In summary, a total of 240 glycoproteins were identified from HeLa cell lysates fractionated by the periodate/hydrazide and the M. amurensis chromatography methods. Although there is some overlap (101 proteins) among the glycoproteins identified by the hydrazide and the M. amurensis chromatography methods, a significant number of the 240 glycoproteins were uniquely identified by each of the methods. Thus, the information obtained by using the two methods is substantially greater compared with that obtained by either method independently. Similarly combining the results obtained by the two methods substantially increased the number of N-linked glycosylation sites; only 24 of 127 were detected by both methods. These results demonstrate that the hydrazide method and the M. amurensis chromatography method are complementary for glycoprotein and N-linked glycosylation site identification. Thus, a more comprehensive catalog of plasma membrane glycoproteins that may be potential biomarkers is achieved when these two methods are used together.

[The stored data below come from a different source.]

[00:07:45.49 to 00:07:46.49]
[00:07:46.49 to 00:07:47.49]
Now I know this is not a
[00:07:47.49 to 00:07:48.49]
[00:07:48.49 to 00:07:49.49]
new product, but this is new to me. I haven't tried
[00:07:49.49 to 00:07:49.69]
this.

An indicator of the effectiveness of our strategies for isolating surface antigens is the number of cluster of differentiation (CD) antigens identified in our analysis. A total of 56 CD antigens were detected among the HeLa cell proteins, accounting for nearly 25% of the glycoproteins identified (supplemental Table 2). The effectiveness of surface membrane enrichment from our results is comparable with other reported studies (38, 41–45). We also detected other classes of surface membrane proteins including GPI-anchored proteins. Ten GPI-anchored proteins (supplemental Table 6A) were identified. Eight of the GPI-anchored proteins we identified have been reported to be present in HeLa cells by others (44, 46), whereas CD230 and reticulon-4 receptor have not been reported previously in HeLa cells. Many of the CD antigens identified have important biological functions. For example, CD46, CD55, and CD59 are essential molecules for protecting cells from complement-mediated lysis (47). We also detected several CD antigens as well as other membrane glycoproteins that have been proposed to be involved in cancer metastasis (48), including cell adhesion molecules (integrins , β chain family: CD49a, -b, -c, -e, -f, CD29, CD51, and CD104) and proteolytic enzymes (ADAMs: ADAM9, ADAM10 (CD156c), and ADAM17 (CD156b)).

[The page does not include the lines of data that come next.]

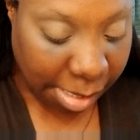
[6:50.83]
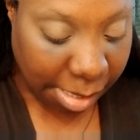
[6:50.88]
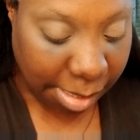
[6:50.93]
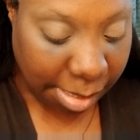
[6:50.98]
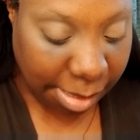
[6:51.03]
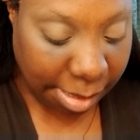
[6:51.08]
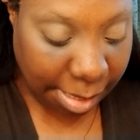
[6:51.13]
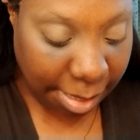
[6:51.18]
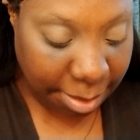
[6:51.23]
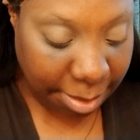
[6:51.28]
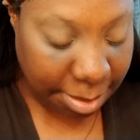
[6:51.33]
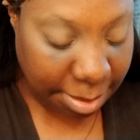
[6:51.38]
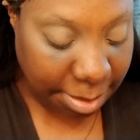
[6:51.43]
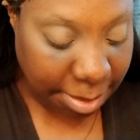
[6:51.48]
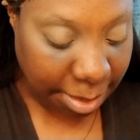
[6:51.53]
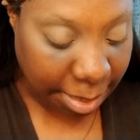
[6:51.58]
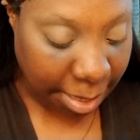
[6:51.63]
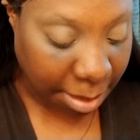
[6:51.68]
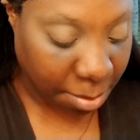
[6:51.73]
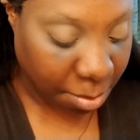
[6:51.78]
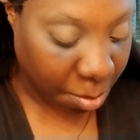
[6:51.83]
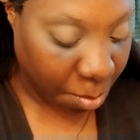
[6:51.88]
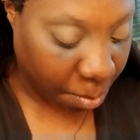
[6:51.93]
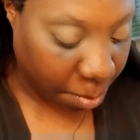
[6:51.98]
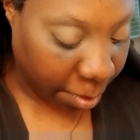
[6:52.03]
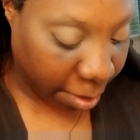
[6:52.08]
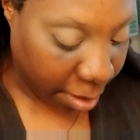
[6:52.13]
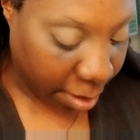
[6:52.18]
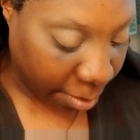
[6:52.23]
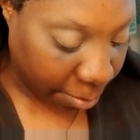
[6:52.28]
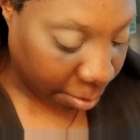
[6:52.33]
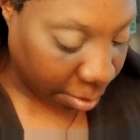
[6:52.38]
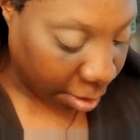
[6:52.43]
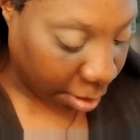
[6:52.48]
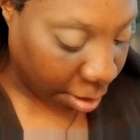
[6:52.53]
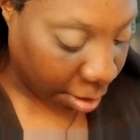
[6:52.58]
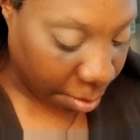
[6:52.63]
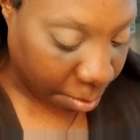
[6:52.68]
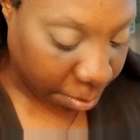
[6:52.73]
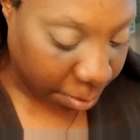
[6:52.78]
Let's see, I don't know where I want to
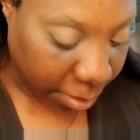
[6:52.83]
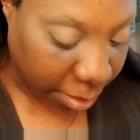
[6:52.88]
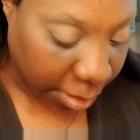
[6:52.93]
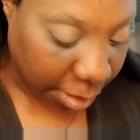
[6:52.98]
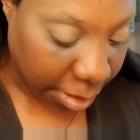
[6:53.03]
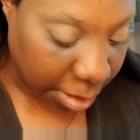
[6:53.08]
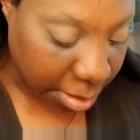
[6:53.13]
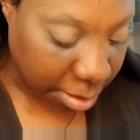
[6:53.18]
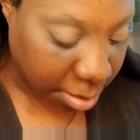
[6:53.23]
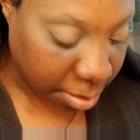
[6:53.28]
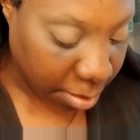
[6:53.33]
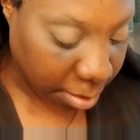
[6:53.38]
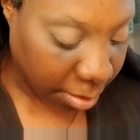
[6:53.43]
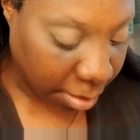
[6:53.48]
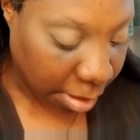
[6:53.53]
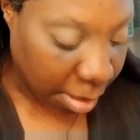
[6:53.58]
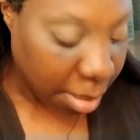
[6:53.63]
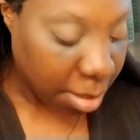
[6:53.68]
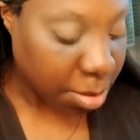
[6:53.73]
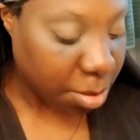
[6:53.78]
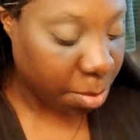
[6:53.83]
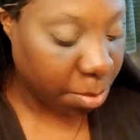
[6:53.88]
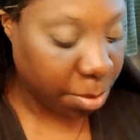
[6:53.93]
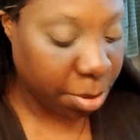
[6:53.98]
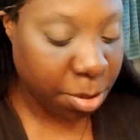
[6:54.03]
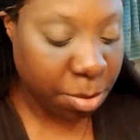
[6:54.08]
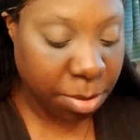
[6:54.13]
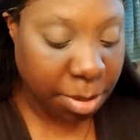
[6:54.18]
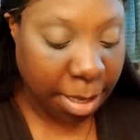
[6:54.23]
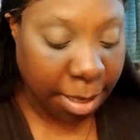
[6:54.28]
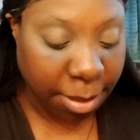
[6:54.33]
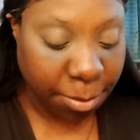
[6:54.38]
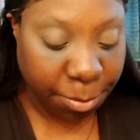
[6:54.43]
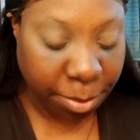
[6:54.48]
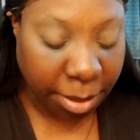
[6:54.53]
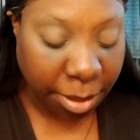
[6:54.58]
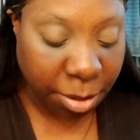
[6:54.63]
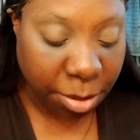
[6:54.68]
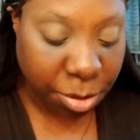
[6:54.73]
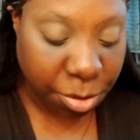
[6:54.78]
go with this. So we use like a really
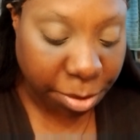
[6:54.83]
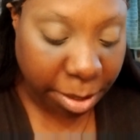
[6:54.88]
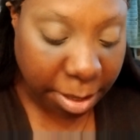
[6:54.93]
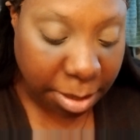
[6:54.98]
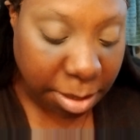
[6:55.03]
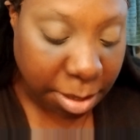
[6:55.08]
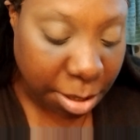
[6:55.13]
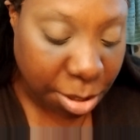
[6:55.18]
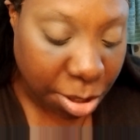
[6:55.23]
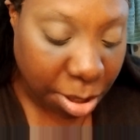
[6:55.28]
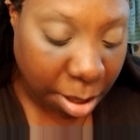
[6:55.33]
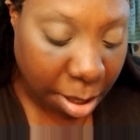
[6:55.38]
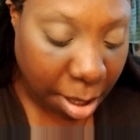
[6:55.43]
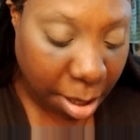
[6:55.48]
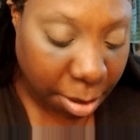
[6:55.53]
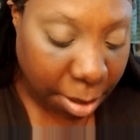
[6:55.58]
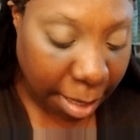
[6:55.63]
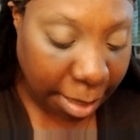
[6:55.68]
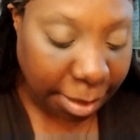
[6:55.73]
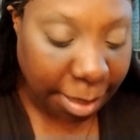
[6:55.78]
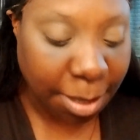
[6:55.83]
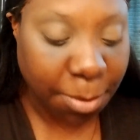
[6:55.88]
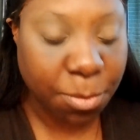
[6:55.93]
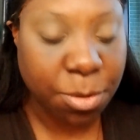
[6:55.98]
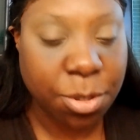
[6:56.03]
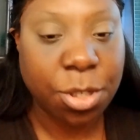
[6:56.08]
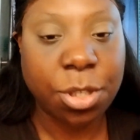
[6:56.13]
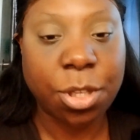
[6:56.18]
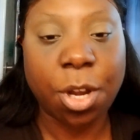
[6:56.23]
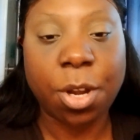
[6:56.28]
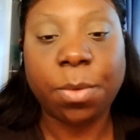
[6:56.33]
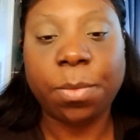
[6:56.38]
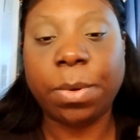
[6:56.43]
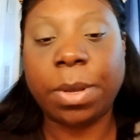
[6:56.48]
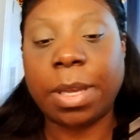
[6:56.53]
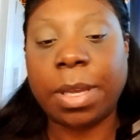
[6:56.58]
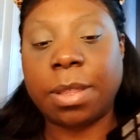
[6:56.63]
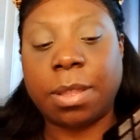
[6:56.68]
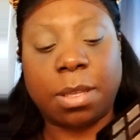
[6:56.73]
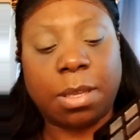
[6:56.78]
good transition color. I think we'll start
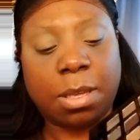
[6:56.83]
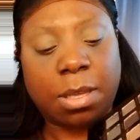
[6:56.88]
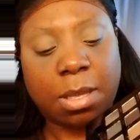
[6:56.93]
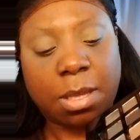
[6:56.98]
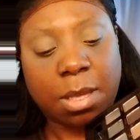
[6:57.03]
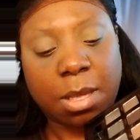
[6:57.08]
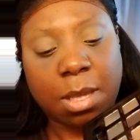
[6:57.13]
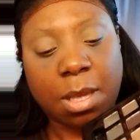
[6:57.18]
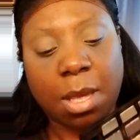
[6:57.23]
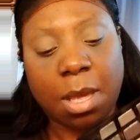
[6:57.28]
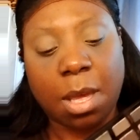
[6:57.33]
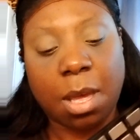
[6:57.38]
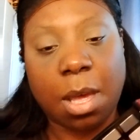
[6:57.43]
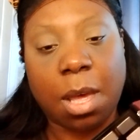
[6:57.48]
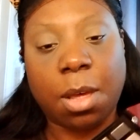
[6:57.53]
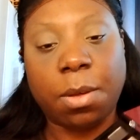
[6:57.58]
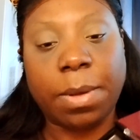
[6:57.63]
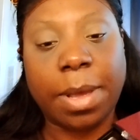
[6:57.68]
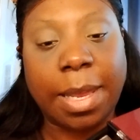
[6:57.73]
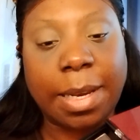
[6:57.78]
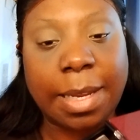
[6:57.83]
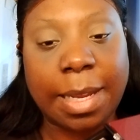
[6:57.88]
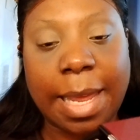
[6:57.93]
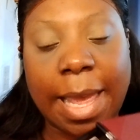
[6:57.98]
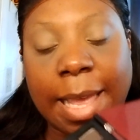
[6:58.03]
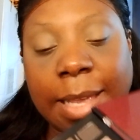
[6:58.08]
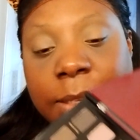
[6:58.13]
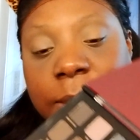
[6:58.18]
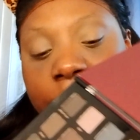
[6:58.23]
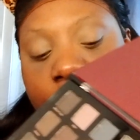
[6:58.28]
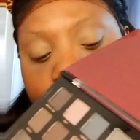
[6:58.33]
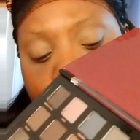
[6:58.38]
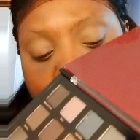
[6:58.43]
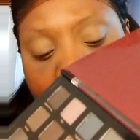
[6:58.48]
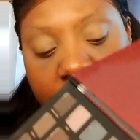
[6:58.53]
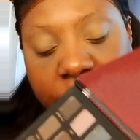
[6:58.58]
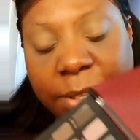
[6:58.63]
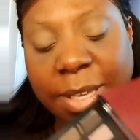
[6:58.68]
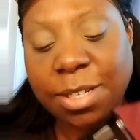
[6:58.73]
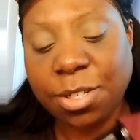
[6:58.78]
with, oh, and it has a
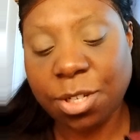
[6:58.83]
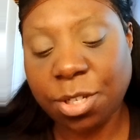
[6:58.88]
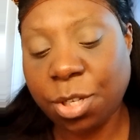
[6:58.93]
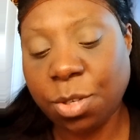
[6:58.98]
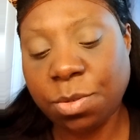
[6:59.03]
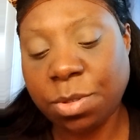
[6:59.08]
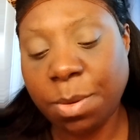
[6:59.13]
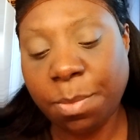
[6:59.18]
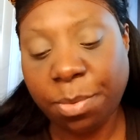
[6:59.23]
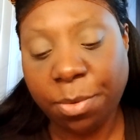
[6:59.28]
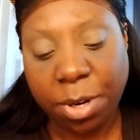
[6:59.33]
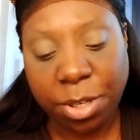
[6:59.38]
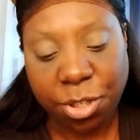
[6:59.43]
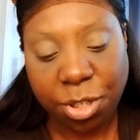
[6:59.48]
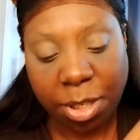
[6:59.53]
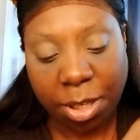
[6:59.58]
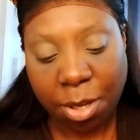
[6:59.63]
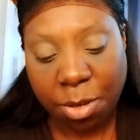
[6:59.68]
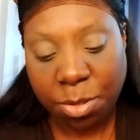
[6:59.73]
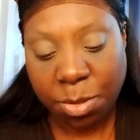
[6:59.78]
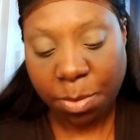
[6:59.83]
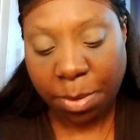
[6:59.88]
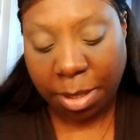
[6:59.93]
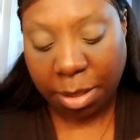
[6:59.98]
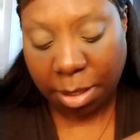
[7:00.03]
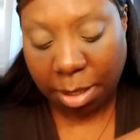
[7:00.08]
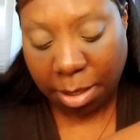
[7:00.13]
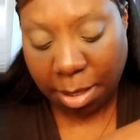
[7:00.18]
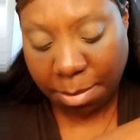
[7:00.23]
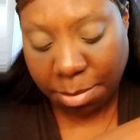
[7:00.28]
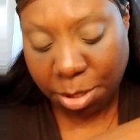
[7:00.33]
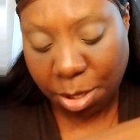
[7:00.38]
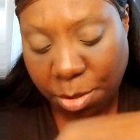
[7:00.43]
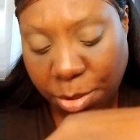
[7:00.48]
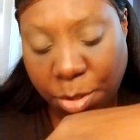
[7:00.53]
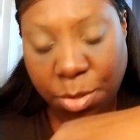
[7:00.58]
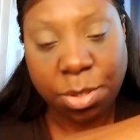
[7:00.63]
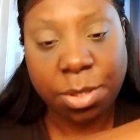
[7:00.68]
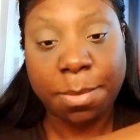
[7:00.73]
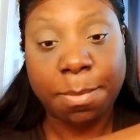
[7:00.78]
brush. Let's just use the brush that goes with it. I'm so
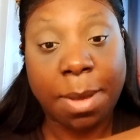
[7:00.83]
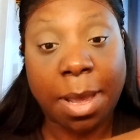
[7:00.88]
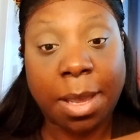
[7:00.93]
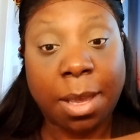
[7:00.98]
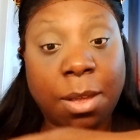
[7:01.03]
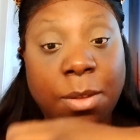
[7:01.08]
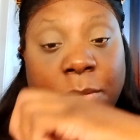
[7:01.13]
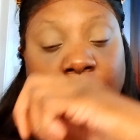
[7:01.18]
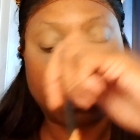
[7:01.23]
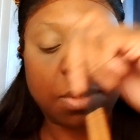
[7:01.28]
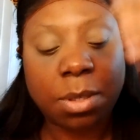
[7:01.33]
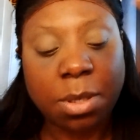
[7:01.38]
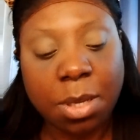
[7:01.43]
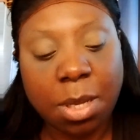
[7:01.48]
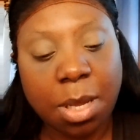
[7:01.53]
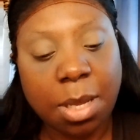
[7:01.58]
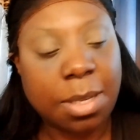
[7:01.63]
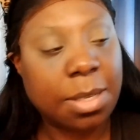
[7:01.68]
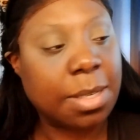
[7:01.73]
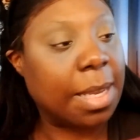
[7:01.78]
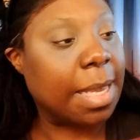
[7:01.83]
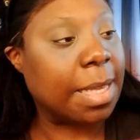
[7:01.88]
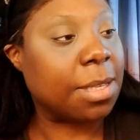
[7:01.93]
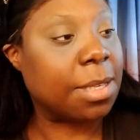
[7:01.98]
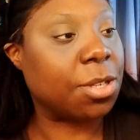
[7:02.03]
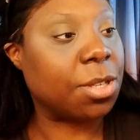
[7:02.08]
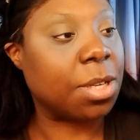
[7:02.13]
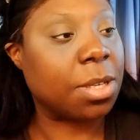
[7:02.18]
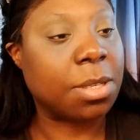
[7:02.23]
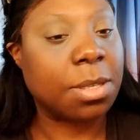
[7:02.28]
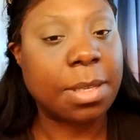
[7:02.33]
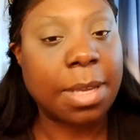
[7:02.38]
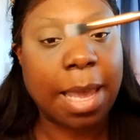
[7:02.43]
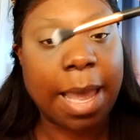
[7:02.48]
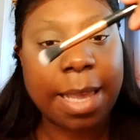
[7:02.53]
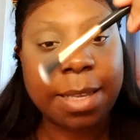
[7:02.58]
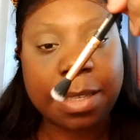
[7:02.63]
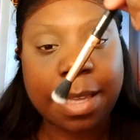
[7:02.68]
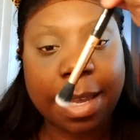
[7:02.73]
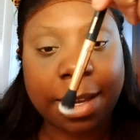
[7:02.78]
used to my own. It's just
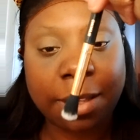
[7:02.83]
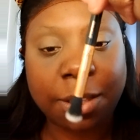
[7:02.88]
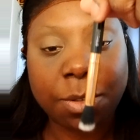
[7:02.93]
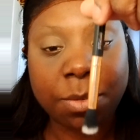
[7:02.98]
has like a little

A number of other cell surface molecules with critical biological functions that have been associated with development and cancer were also found in lower abundance (based on spectra counts and the number of peptide identified) in HeLa cells. These included proteins that form molecular complexes such as Nicastrin, a subunit of the -secretase complex, an endoprotease complex that catalyzes the intramembrane cleavage of integral membrane proteins such as Notch (neurogenic locus notch homolog protein) receptors. Notch2 was also identified among the HeLa cell glycoproteins and has been detected previously in HeLa cells by Western blotting (49). Interestingly Notch1 was not found in our analysis of HeLa cells lysates, and it has been shown to be absent in HeLa cells and cervical cancer tissue. Talora et al. (49) found that Notch1 gene expression is markedly reduced in cervical cancer and that it exerts a protective effect against human papillomavirus-driven transcription of viral genes. Talora et al. (49) proposed that down-modulation of Notch1 has an important role in human papillomavirus-induced carcinogenesis. Recently Haapasalo et al. (50) reported that the leukocyte common antigen-related receptor tyrosine phosphatase, which regulates cell adhesion, is another substrate of the -secretase complex. This protein was also found among the glycoproteins identified in our study.

To further verify that the glycoproteins identified in our study are expressed by HeLa cells, we searched the Human Protein Atlas database that provides information on protein expression in cell lines and tumor tissues evaluated by immunohistochemistry (IHC) (51). Among the 240 glycoproteins identified in our study, 79 proteins have been evaluated by IHC in HeLa cells by the Human Protein Atlas project. Sixty-eight of these 79 glycoproteins (86%) were detected by IHC in the HeLa cells (supplemental Table 6B) used in the Human Protein Atlas project. Many of these proteins, such as CD29, CD71, CD147, endoplasmin, and proactivator polypeptide, are strongly expressed according to the IHC results and were also detected among the more abundant glycoproteins via our MS analyses. Even in four of the cases in which the Human Protein Atlas lists the IHC result as negative, between 4 and 13% of the HeLa cells examined were scored as positive for antibody binding.

The periodate/hydrazide method was used in a unique manner in our study by carrying out the oxidation with periodate on intact cells. Periodate treatment is expected to oxidize the vast majority of monosaccharides on the cell surface glycans. Thus, one would predict that the majority of cell surface glycoproteins as well as glycoproteins making up or associated with the extracellular matrix would be labeled. This is in fact what was observed.

The M. amurensis chromatography method was selected because the isolectins of M. amurensis are expected to bind a wide range of sialylated glycoproteins containing a terminal 2,3-linked sialic acid, both N-linked and O-linked. In addition, these lectins have been shown to bind additional carbohydrates including those containing 3-O-sulfates (52), 9-O-acetylated sialic acids, and under some circumstances unsubstituted Galβ1,4GlcNAc (53). Various forms of the M. amurensis lectins are commercially available, and their carbohydrate binding properties will likely vary depending on the lectin preparation. We used a preparation from Sigma for the results presented here but also obtained similar results with M. amurensis lectin from E-Y Laboratories.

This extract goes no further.